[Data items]

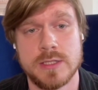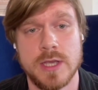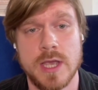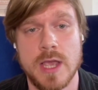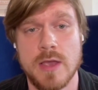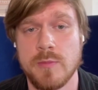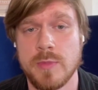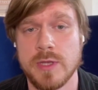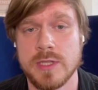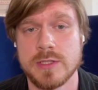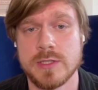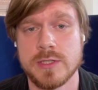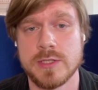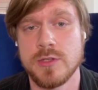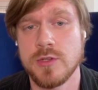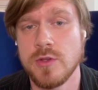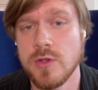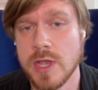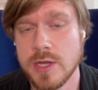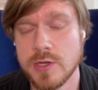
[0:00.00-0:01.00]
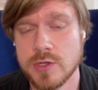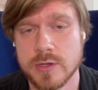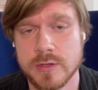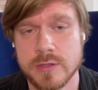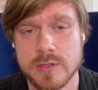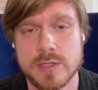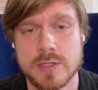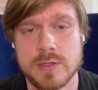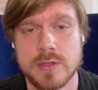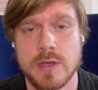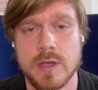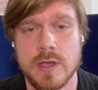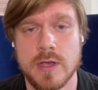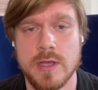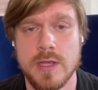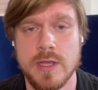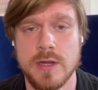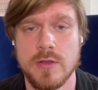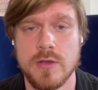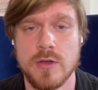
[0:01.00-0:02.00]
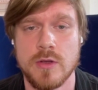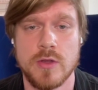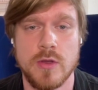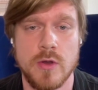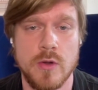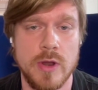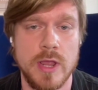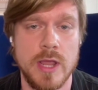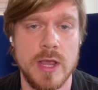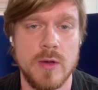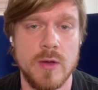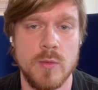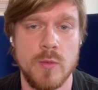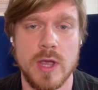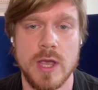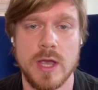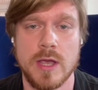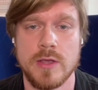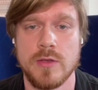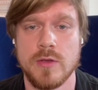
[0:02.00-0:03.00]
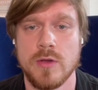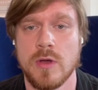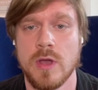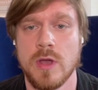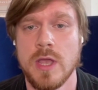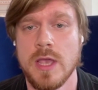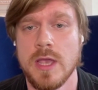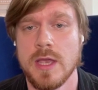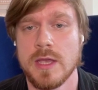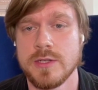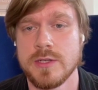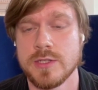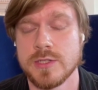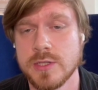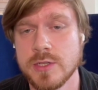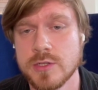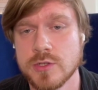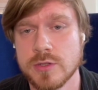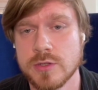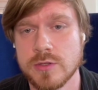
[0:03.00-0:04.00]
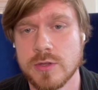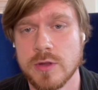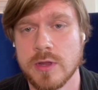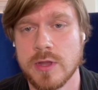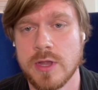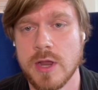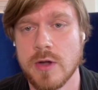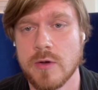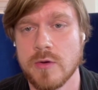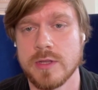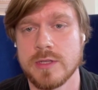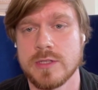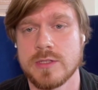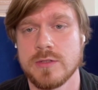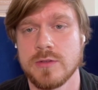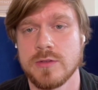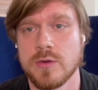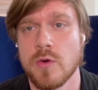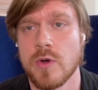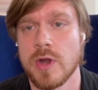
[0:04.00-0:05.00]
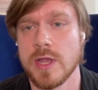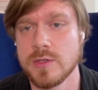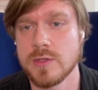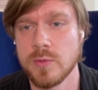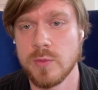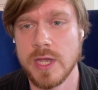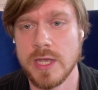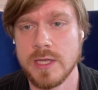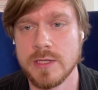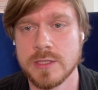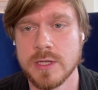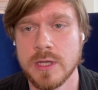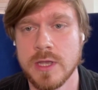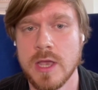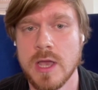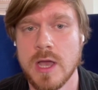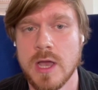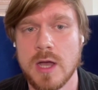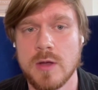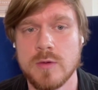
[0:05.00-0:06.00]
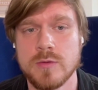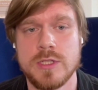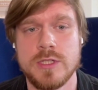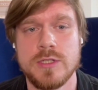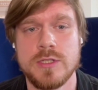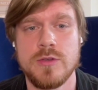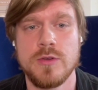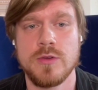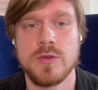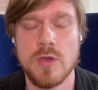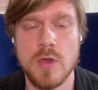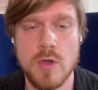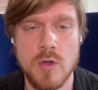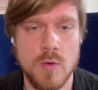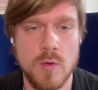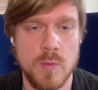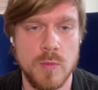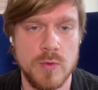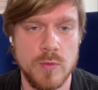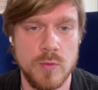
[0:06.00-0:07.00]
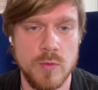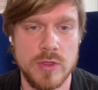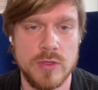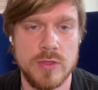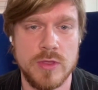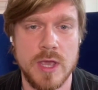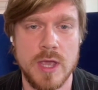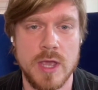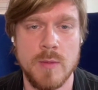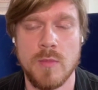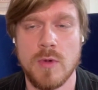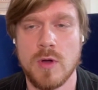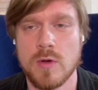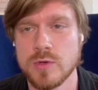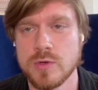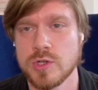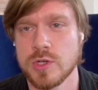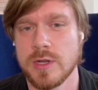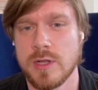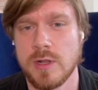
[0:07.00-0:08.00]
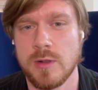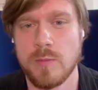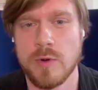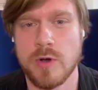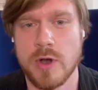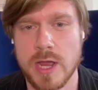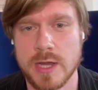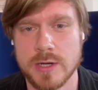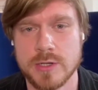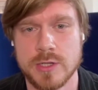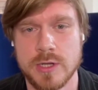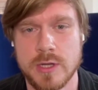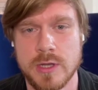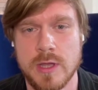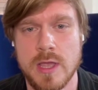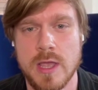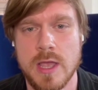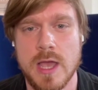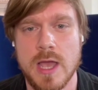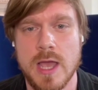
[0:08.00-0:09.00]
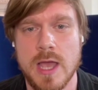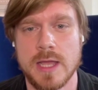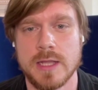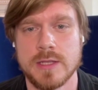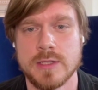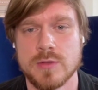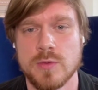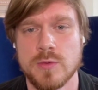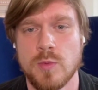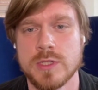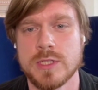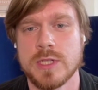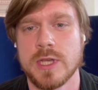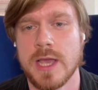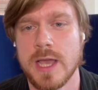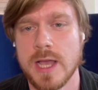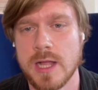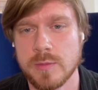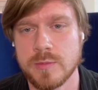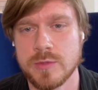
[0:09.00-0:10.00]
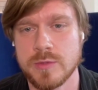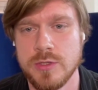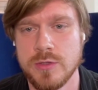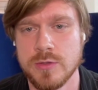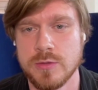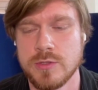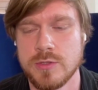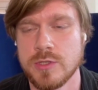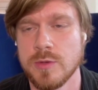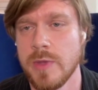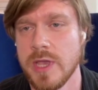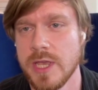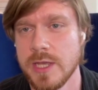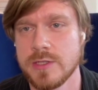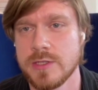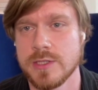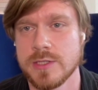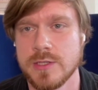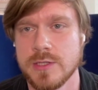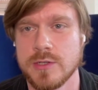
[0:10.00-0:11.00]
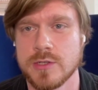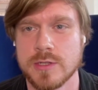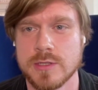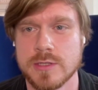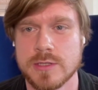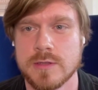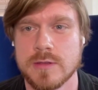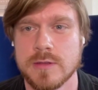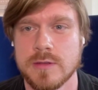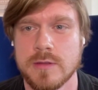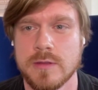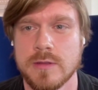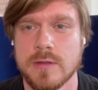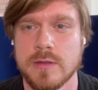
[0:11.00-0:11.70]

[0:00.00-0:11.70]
have been situations in your career where your decision carried great weight. How did you cope with the emotional pressure, and what helped you to make decisions?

• [REQUIREMENT]: Working down from the line with "[0:08.00-0:09.00]", copy each line exactly until the last line of the entries, which is also included. Omit the pictures.

• [SOLUTION FOR THIS TASK]:
[0:08.00-0:09.00]
[0:09.00-0:10.00]
[0:10.00-0:11.00]
[0:11.00-0:11.70]

[0:00.00-0:11.70]
have been situations in your career where your decision carried great weight. How did you cope with the emotional pressure, and what helped you to make decisions?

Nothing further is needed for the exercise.